A Sad Day at All Dogs Are Smart, But One Up For Clicker Training

Four years ago there was a sad day in our little group. Our long time friend Cyndee, my aunt’s dog passed over the rainbow bridge. Cyndee was sick for a while, had stopped eating and wasn’t enjoying anything for several days, so my aunt made the decision in the morning to take her to the vet to stop her suffering.

Cyndee was found by a local group as a stray and my aunt took her in 14 years ago. She was a mixed breed, likely spaniel/border collie, and had the energy to go with it. Often, she had spats with my own dogs, and was reactive and aggressive to other dogs and to people. To say the least, she was and extremey difficult dog behaviourally. But my aunt loved her and they had many great adventures together.

Several years ago, when I was teaching outdoor group training classes, my aunt (and I) felt that she and Cyndee would benefit from some training because of her behaviour. We had to start working with Cyndee at the opposite end of the 2 acre property, her reactivity was that bad. I instructed my aunt on how to properly use the clicker and food rewards and she started with that. She carried food rewards around with her for months.

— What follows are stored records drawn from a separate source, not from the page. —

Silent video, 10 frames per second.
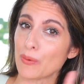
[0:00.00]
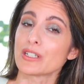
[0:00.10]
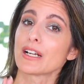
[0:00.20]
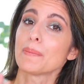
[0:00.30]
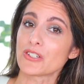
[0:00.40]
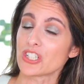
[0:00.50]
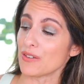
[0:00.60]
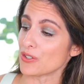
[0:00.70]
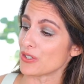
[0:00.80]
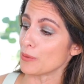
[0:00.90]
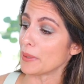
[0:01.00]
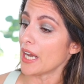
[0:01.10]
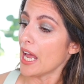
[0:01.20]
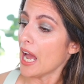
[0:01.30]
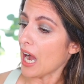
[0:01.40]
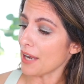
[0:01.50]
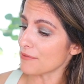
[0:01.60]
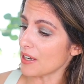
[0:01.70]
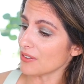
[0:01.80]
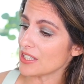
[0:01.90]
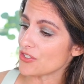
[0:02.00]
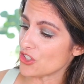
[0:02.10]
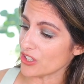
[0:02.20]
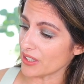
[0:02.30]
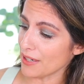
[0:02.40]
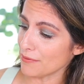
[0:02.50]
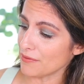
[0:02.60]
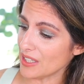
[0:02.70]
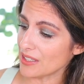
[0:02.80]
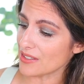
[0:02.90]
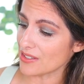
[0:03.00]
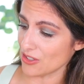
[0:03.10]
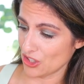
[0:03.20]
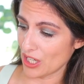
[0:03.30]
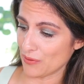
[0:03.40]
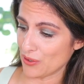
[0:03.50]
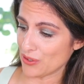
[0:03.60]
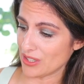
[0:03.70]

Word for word: We're talking about shavers here, but I found these Gillette Venus shavers.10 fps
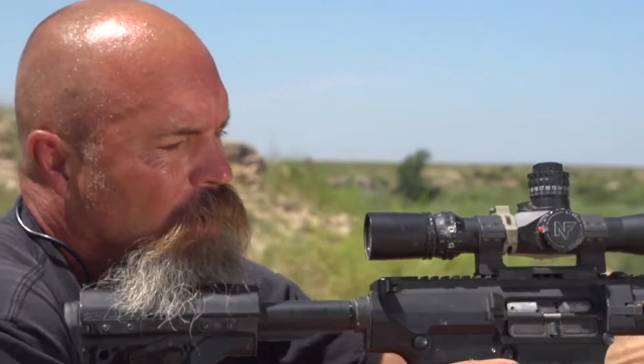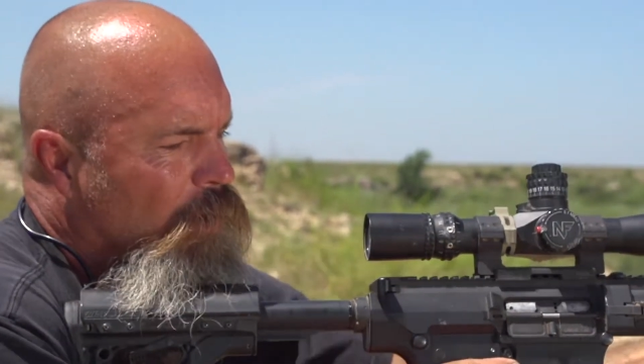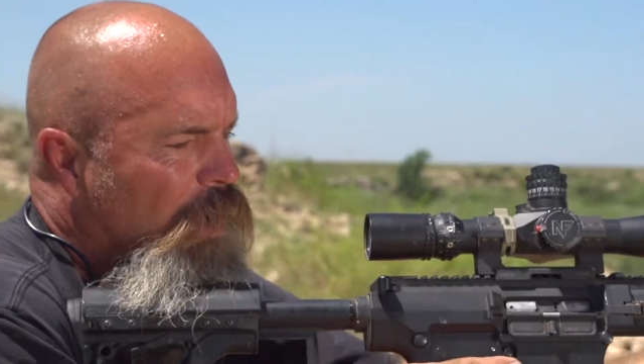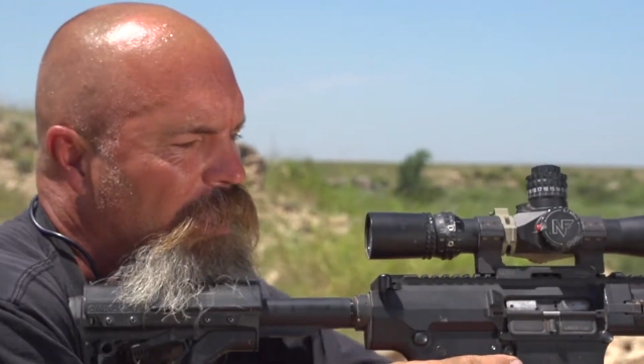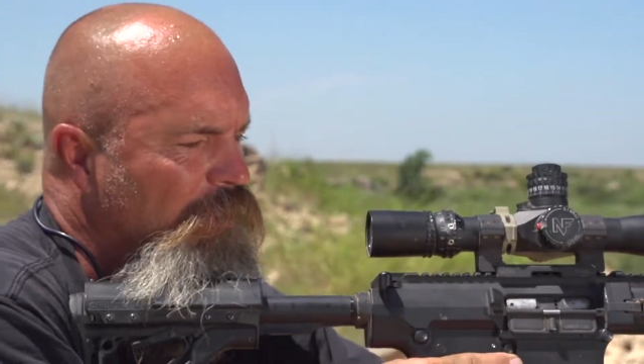
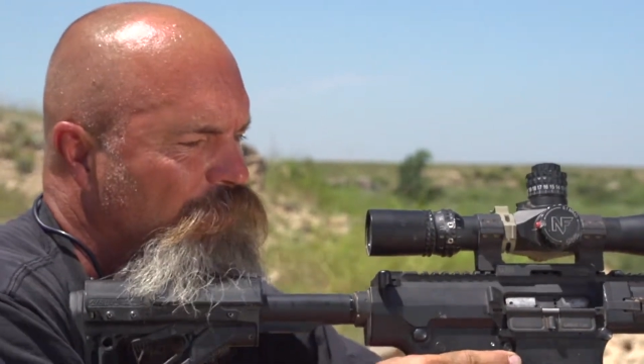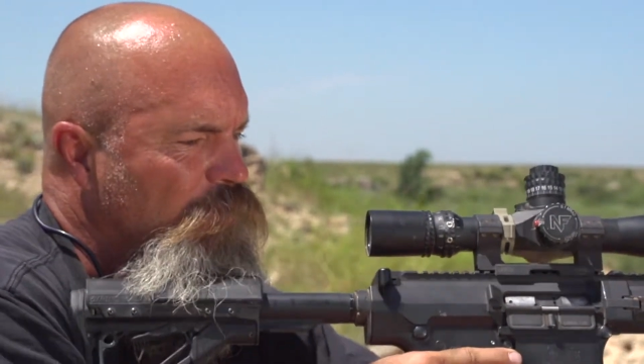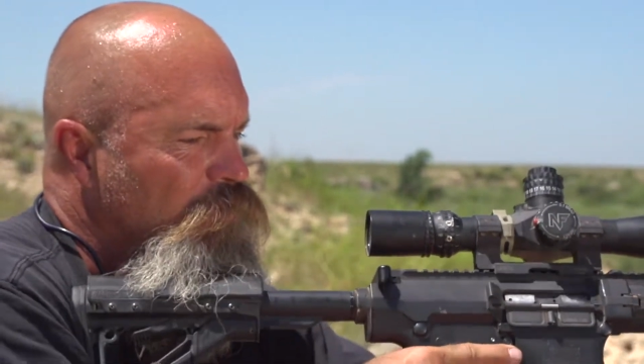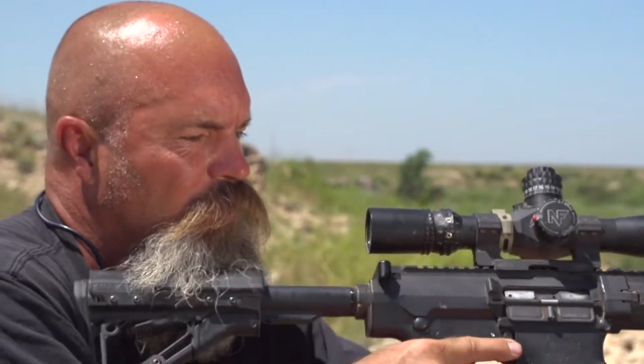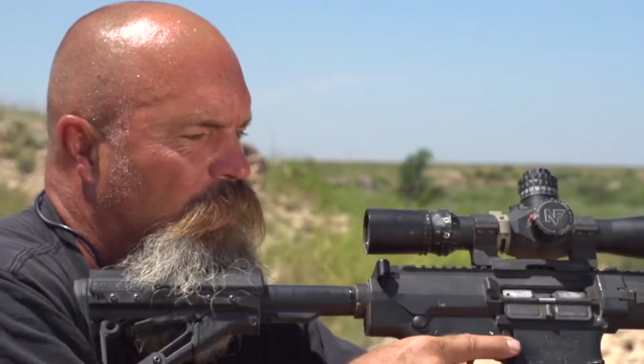all right, if you
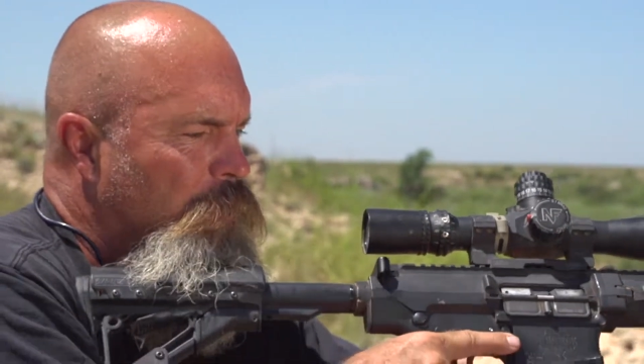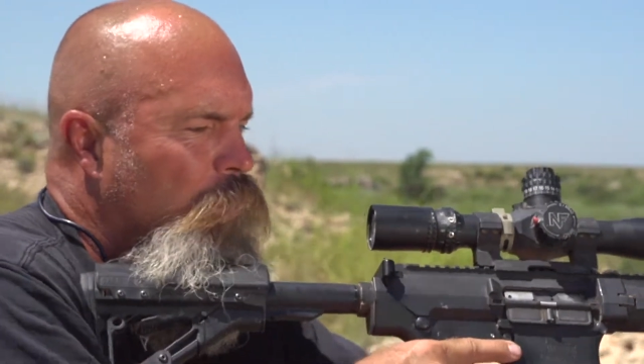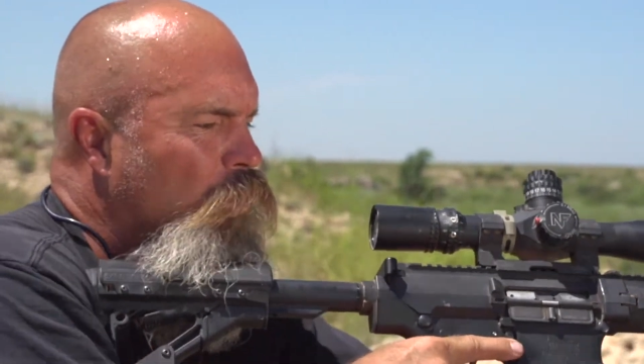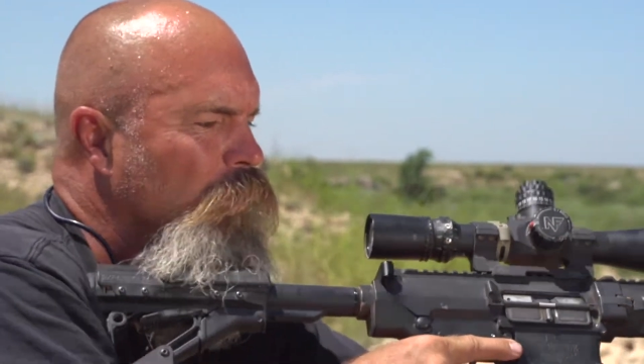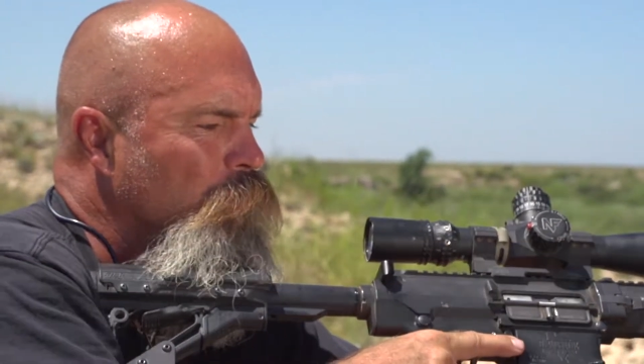use
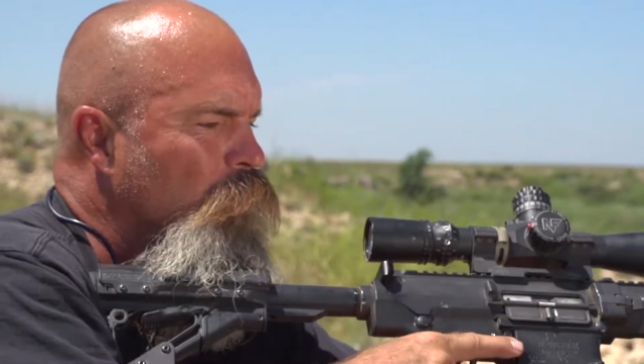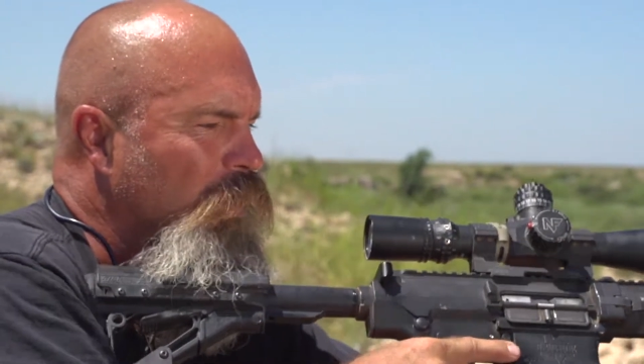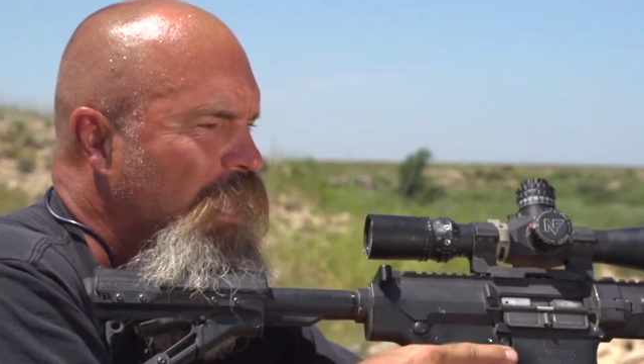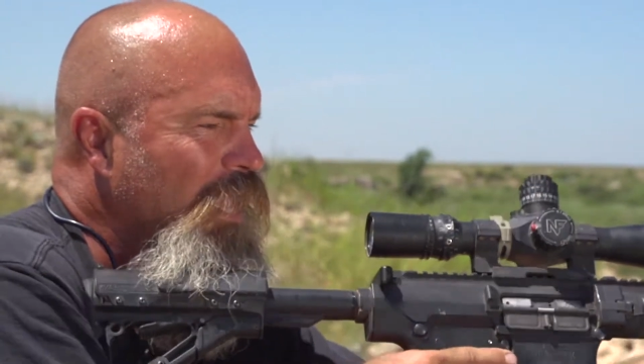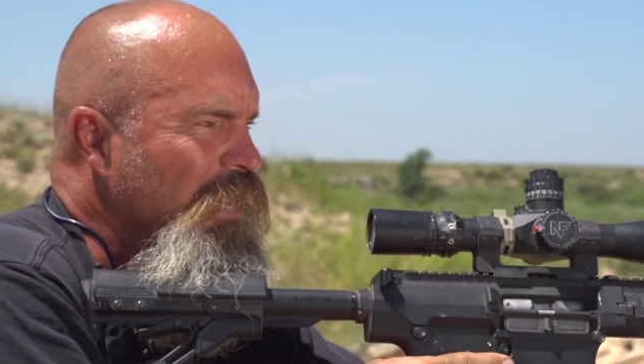more and more
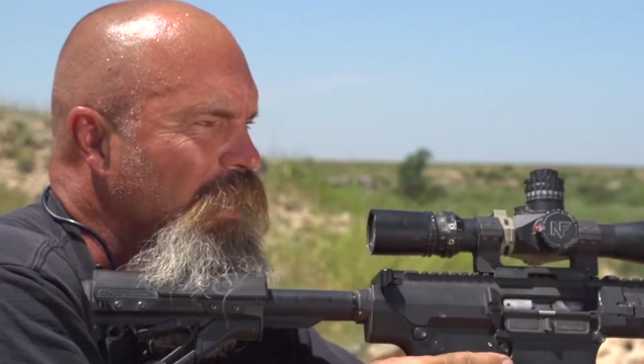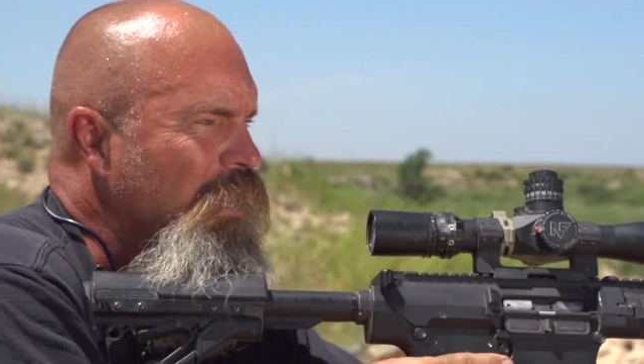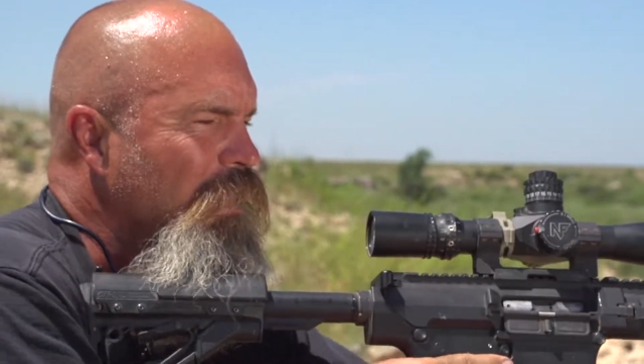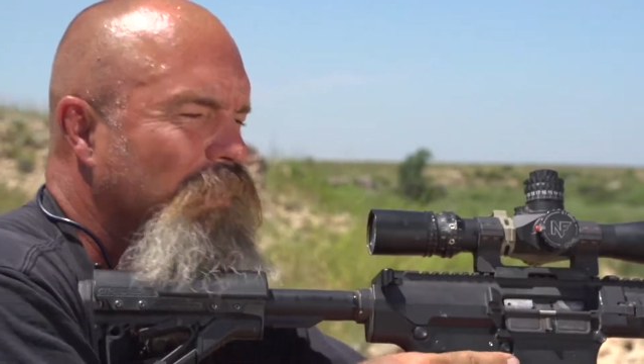canted,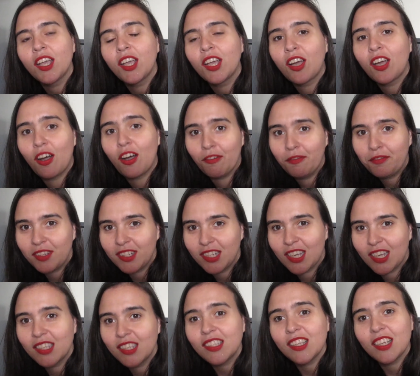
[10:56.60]

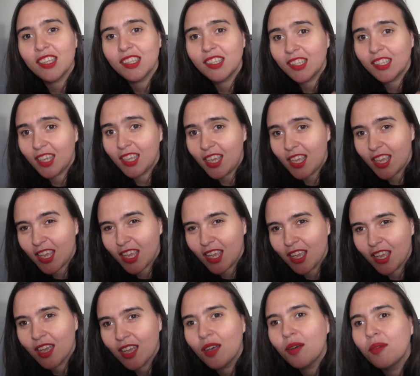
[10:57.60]
confidence is key,
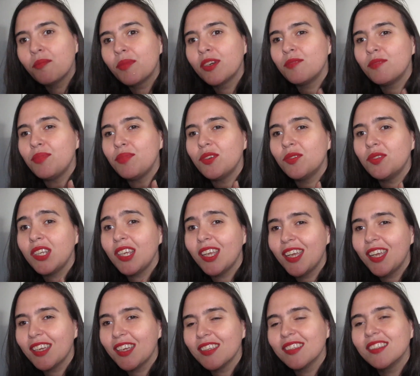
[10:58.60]
but beauty
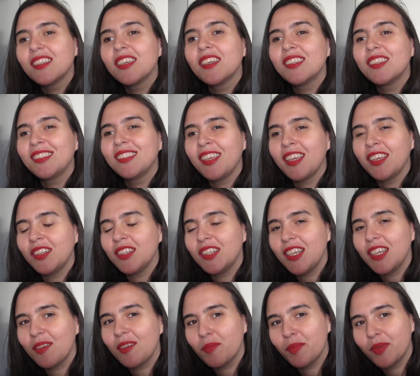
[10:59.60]
is skin deep.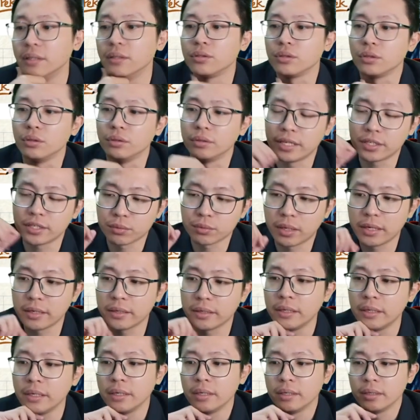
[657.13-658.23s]
So that's
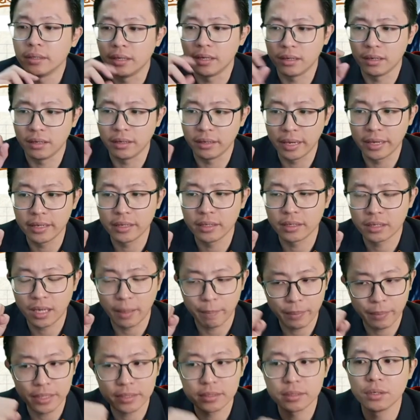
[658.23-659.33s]
why a
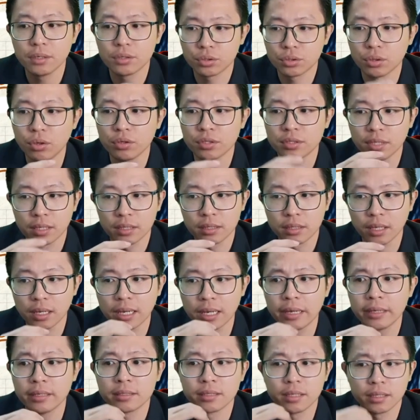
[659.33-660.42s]
capacitor stores
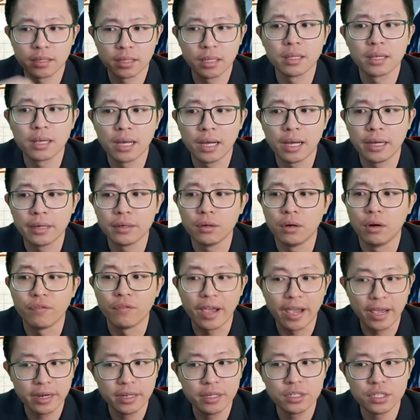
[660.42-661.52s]
certain kind of
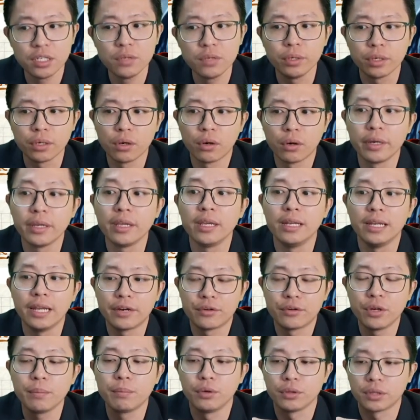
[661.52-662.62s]
energy. We call it
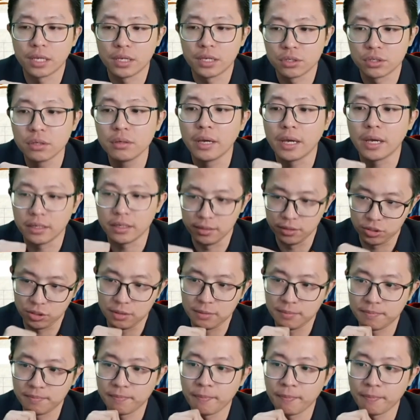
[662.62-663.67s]
electric potential energy.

Just to make her behaviour more clear, Cyndee had been in a foster home when I was asked to take her to help the rescue out because she was jumping the fence and charging at people who walked by. She also would lunge at other dogs on leash regularly. Before we started working with her consistently, she was unmanageable and and extremely stressed out dog.

By the end of two classes sessions working with my aunt,  from about May- October, Cyndee was able, on leash, to be in the presence of other dogs in agility class. Not only that, her reactivity to humans diminished so much that she was able to get to know and like several people who lived nearby.

To top it all off, Cyndee and my aunt achieved their Novice Trick Dog Title (NTD), through “Do More With Your Dog”, together.

Why is this good on a sad day? Because all of this training with the clicker,  Cyndee was able to stay with my aunt and have an interesting and productive life, instead of being given back to resuce because of her behaviour.

Now, I’m not saying that ALL dogs can or will be helped to the extent that Cyndee was. Each dog and each PERSON is different.

But my point is to be made to those who say it can’t be done.

My aunt was 82 at the time. If SHE can train a dog to be manageable and functional with the clicker and food rewards, then I guess it can be done by SOMEONE.

Rest peacefully, Cyndee.


2 thoughts on “A Sad Day at All Dogs Are Smart, But One Up For Clicker Training

  1. Cydee was indeed a fine example of what a difference clicker training (positive reinforcement) can do. But there’s also that “unknown” element of how Stella’s deep and abiding love for Cyndee helped in the turn-around. Big hug coming your way Stella; I lost my “other half” in January so I know how difficult things are for you. The nicest thing someone said to me when my pony died last summer applies here: “May she (Cyndee) walk in peace and in the warmth of the sun”.